Maybe the 50-percent leap in Elbit Medical Imaging's shares since mid-October was not just a sign of the current rally on the exchange. Yesterday Elbit Medical Imaging signaled investors that business is rebounding after two difficult quarters in which losses totaled NIS 103 million and financing expenses soared to NIS 163 million.

For the third quarter of 2003, the company, controlled by real estate magnate Motti Zisser, posted a net profit of NIS 14.2 million, compared with losing NIS 5.6 million in the same quarter of 2002.

And while in the previous quarters, mounting financing expenses had threatened the very stability of the company, Elbit managed - with help from European currencies - to slash this item to only NIS 9 million.

Although the company develops and manufactures medical imaging systems and equipment, as its name implies, Elbit Medical Imaging is primarily involved in the operation of hotels and commercial centers, and in the establishment and operation of medical centers throughout the world. The company's products also include equipment for the general radiology and cardiology markets. Elbit operates in Israel, Europe, the United States and other countries.

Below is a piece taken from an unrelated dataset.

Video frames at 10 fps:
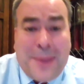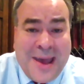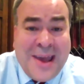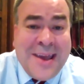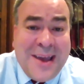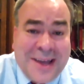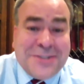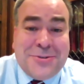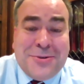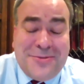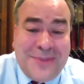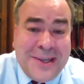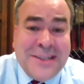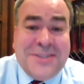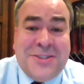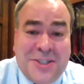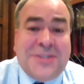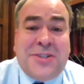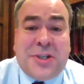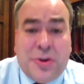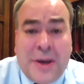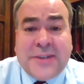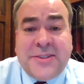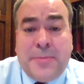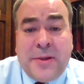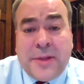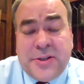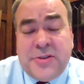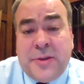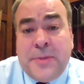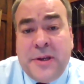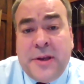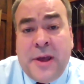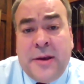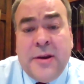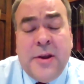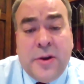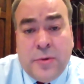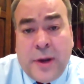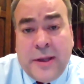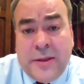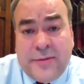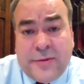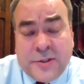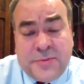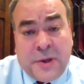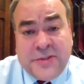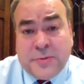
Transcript: pay extra fees just to correct something that should have been done right in the first place.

Elbit reported yesterday a 63 percent leap in third-quarter revenues from operating 18 commercial centers in Eastern Europe to NIS 103 million, and a more modest, but nevertheless impressive, 20 percent jump in revenues from hotels to reach NIS 47.8 million.

Elbit suffers tremendously from currency fluctuations, and points to its bottom line to demonstrate: NIS 14 million profit in Q3, NIS 66.5 million loss in Q2, NIS 36.8 million loss in Q1 and NIS 39.7 million profit in Q4 of last year. CEO Shimon Yitzhaki said yesterday that Elbit's third quarter results are a more or less true reflection of the company's profitability as there were no significant changes in the European currencies in the period, compared to a sharp 14 percent weakening of the Hungarian forint and Polish zloty in the second quarter.

The latest report was also the first opportunity to see how Elbit's new mall in the Herzliya Pituah marina is working out. The mall, in which Elbit invested $150 million, contributed some $2.5 million to the company's income, which Yitzhaki explained was not even the full picture as many restaurants and entertainment places in the mall had yet to open.

Responding to an observation that the mall is not attracting large numbers of visitors, Yitzhaki admitted that "in midweek the numbers are still not good enough, but the matter should be reexamined in a year's time when all the facilities and shops have opened. In every mall, there are 10-15 percent unsatisfied shopowners at some stage, and they finally leave. Maybe there are too many bag shops in this mall."